Common Mistakes to Avoid
- Breaking residency continuity with long absences. Track your days carefully.
- Letting your TIE lapse between renewals — always apply within the 60-day window before expiration (confirm current window with Extranjería).
- Missing the empadronamiento. Your padrón registration at the town hall is a key piece of evidence for residence history. Re-register every time you move.
- Underestimating apostille and translation timelines. Foreign documents typically need an apostille from the issuing country and a sworn translation (traducción jurada) in Spain. This alone can take weeks.
- Assuming citizenship is automatic after 10 years. You still have to apply, pass the exams, and wait.
- Not filing Spanish taxes. Tax residence and immigration residence are separate concepts, but Extranjería often asks for tax returns as proof of continuity.
Practical Tips
- Keep every document. Old TIE cards, padrón certificates, tax filings, rental contracts, utility bills — they build your paper trail.
- Take the CCSE and DELE early. Certificates are typically valid for a set period; passing them a year or two before you apply keeps things flexible.
- Hire an abogado for the citizenship file if you can. The paperwork is unforgiving and errors trigger long delays.
- Consider the tax implications of becoming a permanent resident or citizen. Spain taxes residents on worldwide income, and citizenship doesn't change your tax residency directly — but your life circumstances often do. Talk to a gestor or tax advisor.
Short FAQ
Do I have to give up my US or Canadian citizenship to naturalize? Legally, Spain asks you to renounce. In practice, many dual citizens continue holding both passports. Speak with an immigration attorney about your specific situation before the oath.

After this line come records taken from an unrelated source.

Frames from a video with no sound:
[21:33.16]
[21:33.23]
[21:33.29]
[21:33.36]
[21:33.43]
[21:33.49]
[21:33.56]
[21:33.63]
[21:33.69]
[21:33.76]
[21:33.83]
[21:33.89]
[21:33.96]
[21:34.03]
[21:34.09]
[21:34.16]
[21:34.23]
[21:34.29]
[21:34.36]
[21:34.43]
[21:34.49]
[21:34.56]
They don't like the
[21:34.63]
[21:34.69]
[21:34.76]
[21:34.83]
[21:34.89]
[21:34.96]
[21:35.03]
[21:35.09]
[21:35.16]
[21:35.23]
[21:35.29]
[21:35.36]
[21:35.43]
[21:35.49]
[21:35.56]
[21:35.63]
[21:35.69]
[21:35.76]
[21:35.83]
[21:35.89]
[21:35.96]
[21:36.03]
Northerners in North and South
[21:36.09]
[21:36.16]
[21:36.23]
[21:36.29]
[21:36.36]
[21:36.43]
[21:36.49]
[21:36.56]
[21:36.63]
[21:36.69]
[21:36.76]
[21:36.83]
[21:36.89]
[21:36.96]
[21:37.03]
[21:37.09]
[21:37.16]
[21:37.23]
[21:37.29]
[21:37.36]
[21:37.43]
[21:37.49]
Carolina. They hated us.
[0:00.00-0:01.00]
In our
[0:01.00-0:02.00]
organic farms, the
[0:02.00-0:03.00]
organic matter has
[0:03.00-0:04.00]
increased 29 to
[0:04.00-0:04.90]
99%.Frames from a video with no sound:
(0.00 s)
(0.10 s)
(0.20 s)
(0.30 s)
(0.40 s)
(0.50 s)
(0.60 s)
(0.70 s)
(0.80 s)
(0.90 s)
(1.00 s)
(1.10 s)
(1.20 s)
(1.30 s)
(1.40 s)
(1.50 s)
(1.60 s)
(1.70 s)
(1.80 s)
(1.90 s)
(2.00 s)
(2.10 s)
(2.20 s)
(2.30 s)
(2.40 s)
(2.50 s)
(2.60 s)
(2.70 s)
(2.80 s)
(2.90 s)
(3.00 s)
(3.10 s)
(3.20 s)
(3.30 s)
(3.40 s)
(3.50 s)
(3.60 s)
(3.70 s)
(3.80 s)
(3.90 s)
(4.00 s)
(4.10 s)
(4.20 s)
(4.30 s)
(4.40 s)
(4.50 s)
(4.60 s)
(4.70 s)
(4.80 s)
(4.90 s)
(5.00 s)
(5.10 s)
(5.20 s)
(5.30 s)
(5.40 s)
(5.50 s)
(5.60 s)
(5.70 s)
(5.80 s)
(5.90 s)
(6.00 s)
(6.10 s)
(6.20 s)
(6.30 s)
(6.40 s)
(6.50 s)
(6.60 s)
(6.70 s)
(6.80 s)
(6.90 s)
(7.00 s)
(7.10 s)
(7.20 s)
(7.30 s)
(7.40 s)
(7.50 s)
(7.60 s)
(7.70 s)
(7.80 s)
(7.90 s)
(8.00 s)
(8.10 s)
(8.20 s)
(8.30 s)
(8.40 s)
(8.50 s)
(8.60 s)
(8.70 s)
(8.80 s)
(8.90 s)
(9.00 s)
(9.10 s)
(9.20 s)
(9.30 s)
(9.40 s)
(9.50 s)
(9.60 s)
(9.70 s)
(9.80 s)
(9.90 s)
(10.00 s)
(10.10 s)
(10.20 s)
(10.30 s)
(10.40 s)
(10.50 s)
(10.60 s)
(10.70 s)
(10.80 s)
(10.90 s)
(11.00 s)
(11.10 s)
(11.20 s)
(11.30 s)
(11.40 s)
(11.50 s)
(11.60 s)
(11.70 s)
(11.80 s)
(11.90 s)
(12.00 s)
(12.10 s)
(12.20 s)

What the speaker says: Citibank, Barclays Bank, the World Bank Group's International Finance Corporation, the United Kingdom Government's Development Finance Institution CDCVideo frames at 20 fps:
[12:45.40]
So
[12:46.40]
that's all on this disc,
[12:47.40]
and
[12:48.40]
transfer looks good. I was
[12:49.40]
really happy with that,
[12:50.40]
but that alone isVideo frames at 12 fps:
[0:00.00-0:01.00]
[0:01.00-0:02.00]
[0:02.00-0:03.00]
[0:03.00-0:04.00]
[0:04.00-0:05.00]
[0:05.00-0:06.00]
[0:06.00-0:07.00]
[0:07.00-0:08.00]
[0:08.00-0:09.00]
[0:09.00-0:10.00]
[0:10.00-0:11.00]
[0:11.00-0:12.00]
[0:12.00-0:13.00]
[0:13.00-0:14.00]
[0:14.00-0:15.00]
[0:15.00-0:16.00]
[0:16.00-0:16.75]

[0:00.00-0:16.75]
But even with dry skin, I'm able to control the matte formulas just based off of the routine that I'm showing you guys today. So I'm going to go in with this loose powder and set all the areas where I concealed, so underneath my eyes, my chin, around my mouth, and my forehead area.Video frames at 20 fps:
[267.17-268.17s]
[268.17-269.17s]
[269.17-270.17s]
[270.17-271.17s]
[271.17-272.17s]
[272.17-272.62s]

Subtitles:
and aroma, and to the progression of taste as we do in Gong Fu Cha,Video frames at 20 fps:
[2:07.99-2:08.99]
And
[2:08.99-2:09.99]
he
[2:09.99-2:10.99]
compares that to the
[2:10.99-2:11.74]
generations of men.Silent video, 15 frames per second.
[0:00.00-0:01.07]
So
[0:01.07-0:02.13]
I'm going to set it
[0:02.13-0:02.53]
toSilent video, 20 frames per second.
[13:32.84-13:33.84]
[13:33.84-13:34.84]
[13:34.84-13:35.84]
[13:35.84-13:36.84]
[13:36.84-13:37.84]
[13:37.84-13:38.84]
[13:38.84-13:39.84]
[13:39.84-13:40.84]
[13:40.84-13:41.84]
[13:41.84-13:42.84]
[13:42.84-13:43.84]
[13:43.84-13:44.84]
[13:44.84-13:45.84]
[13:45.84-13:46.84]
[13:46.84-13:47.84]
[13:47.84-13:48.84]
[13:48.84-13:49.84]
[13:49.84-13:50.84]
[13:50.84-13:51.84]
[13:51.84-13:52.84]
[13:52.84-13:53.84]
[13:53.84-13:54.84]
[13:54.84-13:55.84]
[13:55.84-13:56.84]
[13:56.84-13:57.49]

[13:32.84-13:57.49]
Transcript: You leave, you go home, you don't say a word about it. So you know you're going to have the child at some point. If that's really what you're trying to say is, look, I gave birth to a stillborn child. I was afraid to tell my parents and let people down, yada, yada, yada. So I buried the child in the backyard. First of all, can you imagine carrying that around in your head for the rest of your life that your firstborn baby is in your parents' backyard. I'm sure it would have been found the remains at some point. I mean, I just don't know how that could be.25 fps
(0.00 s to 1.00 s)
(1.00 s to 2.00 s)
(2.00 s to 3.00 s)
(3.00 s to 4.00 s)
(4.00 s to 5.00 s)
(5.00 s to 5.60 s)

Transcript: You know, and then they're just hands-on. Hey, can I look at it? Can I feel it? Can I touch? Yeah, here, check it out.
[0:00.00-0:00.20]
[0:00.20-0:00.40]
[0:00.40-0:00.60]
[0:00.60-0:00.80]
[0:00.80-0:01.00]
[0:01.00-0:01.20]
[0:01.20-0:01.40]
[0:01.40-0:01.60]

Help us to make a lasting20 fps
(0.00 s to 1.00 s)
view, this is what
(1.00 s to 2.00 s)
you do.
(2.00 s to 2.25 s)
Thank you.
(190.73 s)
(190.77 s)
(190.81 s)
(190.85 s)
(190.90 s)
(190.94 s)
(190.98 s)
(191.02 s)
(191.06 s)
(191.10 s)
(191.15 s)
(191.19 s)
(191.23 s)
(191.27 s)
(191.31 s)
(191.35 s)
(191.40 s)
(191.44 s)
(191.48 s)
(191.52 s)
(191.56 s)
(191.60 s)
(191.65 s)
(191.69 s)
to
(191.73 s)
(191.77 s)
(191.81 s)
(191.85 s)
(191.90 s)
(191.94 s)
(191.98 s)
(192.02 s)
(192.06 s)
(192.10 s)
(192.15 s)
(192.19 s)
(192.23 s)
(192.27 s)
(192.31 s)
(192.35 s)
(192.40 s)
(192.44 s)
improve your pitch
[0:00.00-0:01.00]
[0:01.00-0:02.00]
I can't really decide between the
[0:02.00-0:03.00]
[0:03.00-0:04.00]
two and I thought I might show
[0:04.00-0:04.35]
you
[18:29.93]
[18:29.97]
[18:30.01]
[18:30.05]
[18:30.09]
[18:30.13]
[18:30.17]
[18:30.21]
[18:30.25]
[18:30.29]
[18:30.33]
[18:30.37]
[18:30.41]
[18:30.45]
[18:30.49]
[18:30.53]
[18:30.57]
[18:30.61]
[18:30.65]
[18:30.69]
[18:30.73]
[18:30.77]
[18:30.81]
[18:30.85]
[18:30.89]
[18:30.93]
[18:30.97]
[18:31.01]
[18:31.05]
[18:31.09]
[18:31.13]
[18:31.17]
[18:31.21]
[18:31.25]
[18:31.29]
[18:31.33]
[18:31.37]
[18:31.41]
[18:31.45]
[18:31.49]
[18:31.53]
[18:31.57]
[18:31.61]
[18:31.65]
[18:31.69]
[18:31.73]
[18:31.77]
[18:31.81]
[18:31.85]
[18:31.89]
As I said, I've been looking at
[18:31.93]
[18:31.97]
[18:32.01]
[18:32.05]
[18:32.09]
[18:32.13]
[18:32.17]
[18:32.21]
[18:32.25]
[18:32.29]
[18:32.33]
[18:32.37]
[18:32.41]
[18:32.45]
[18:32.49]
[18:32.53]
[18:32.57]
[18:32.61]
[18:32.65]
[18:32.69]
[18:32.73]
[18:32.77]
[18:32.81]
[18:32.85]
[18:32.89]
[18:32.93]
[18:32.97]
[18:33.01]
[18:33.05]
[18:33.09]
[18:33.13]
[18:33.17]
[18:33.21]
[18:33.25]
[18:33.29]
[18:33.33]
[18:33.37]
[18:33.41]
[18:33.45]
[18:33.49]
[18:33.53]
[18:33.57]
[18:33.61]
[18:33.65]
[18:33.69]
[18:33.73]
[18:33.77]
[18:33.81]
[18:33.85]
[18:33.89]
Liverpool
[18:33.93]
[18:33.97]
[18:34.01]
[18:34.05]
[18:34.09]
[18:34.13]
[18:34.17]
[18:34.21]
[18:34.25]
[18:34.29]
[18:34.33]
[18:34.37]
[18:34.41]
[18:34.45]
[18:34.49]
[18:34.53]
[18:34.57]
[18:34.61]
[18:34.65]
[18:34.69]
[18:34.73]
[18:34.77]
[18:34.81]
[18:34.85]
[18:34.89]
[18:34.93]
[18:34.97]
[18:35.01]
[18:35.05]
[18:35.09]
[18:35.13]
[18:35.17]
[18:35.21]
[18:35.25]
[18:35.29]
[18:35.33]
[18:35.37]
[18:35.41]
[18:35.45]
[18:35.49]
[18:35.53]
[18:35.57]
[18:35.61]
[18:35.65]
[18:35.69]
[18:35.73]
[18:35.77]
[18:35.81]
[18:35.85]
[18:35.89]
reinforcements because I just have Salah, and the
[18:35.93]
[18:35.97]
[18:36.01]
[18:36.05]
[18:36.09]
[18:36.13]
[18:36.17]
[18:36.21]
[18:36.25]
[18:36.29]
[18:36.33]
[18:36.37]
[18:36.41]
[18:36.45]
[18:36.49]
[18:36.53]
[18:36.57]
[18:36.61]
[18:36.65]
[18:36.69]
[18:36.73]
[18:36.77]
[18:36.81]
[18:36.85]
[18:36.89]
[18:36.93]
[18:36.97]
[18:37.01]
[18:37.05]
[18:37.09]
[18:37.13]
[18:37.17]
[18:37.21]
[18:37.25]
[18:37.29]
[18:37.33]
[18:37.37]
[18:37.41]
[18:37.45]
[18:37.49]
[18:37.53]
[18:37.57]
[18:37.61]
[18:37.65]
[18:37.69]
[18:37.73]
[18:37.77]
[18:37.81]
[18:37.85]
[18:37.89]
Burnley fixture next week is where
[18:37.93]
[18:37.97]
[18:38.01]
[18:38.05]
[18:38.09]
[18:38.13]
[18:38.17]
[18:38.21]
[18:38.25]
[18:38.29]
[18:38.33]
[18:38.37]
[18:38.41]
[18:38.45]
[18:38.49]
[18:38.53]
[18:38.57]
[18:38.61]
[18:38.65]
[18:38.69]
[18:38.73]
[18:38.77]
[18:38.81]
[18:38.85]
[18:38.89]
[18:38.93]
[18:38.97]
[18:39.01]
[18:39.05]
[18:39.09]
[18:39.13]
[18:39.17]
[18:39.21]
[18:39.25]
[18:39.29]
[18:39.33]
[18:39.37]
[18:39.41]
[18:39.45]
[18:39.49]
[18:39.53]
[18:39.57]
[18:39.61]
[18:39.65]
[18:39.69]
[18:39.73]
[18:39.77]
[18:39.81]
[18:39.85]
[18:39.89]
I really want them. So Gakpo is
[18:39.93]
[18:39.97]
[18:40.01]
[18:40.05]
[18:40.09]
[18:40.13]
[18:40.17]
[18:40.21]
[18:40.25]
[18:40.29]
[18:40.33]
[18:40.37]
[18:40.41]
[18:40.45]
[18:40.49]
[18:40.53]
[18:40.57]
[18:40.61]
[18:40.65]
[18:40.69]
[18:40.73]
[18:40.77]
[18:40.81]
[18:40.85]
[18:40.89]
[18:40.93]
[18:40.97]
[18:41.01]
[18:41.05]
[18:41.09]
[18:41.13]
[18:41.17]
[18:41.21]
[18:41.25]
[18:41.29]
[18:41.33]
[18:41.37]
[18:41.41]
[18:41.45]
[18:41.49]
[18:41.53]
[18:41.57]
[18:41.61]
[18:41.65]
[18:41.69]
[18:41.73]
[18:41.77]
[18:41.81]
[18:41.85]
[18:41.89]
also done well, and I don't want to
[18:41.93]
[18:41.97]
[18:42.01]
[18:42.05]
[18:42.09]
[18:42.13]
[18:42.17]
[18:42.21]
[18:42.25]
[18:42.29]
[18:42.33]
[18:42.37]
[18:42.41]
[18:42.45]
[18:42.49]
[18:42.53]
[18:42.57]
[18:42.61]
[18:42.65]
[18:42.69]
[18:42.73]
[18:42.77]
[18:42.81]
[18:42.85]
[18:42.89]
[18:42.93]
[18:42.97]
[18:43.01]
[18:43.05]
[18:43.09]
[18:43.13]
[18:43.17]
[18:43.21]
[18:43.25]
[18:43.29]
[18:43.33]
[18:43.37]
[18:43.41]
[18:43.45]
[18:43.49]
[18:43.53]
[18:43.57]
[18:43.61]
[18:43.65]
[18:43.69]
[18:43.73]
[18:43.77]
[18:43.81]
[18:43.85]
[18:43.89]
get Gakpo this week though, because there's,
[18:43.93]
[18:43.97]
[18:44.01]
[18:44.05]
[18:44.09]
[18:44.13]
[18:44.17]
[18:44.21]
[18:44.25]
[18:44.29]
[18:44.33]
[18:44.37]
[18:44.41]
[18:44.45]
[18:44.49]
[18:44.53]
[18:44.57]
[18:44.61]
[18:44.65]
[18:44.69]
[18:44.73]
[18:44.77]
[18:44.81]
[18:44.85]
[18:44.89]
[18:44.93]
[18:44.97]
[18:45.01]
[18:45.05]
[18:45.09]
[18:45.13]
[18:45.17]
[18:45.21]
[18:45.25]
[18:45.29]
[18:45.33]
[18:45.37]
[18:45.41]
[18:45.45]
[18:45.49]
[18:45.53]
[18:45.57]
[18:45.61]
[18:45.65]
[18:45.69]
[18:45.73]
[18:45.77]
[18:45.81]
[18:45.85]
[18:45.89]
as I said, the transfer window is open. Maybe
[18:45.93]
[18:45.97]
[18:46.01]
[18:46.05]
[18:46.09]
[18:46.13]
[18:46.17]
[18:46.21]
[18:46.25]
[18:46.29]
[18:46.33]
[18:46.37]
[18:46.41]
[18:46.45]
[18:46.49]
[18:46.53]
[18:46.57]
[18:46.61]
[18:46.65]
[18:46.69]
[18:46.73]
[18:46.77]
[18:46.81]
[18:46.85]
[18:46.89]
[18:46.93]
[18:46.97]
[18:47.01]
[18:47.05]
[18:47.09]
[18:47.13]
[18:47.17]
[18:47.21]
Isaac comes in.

Does time on a student visa count toward citizenship? Historically it did not count fully, but recent jurisprudence has shifted. Confirm with an abogado based on current case law.
Can I apply for long-term residency and citizenship at the same time? You can, and many people do. Long-term residency is your safety net if citizenship is delayed or denied.
What if I leave Spain after getting long-term residency? Absences of more than 12 consecutive months outside the EU (or longer periods cumulatively) can cause you to lose long-term status. Verify the current thresholds before extended travel.
Is the Golden Visa still a route to residency in 2026? Spain's investor residency landscape has changed significantly in recent years. Check the current status with Migraciones or an attorney before assuming any specific investment route is available.
Final Word
The path from newcomer to Spanish citizen is long, but it's well-trodden. The keys are patience, paperwork, and continuity. Keep your residency clean, learn the language, integrate into your community, and the 5-year and 10-year (or 2-year) milestones will arrive faster than you expect.
Because immigration rules, fees, and processing times shift year to year, always confirm current requirements with the Oficina de Extranjería, the Ministry of Justice, or a licensed Spanish immigration attorney before filing anything consequential.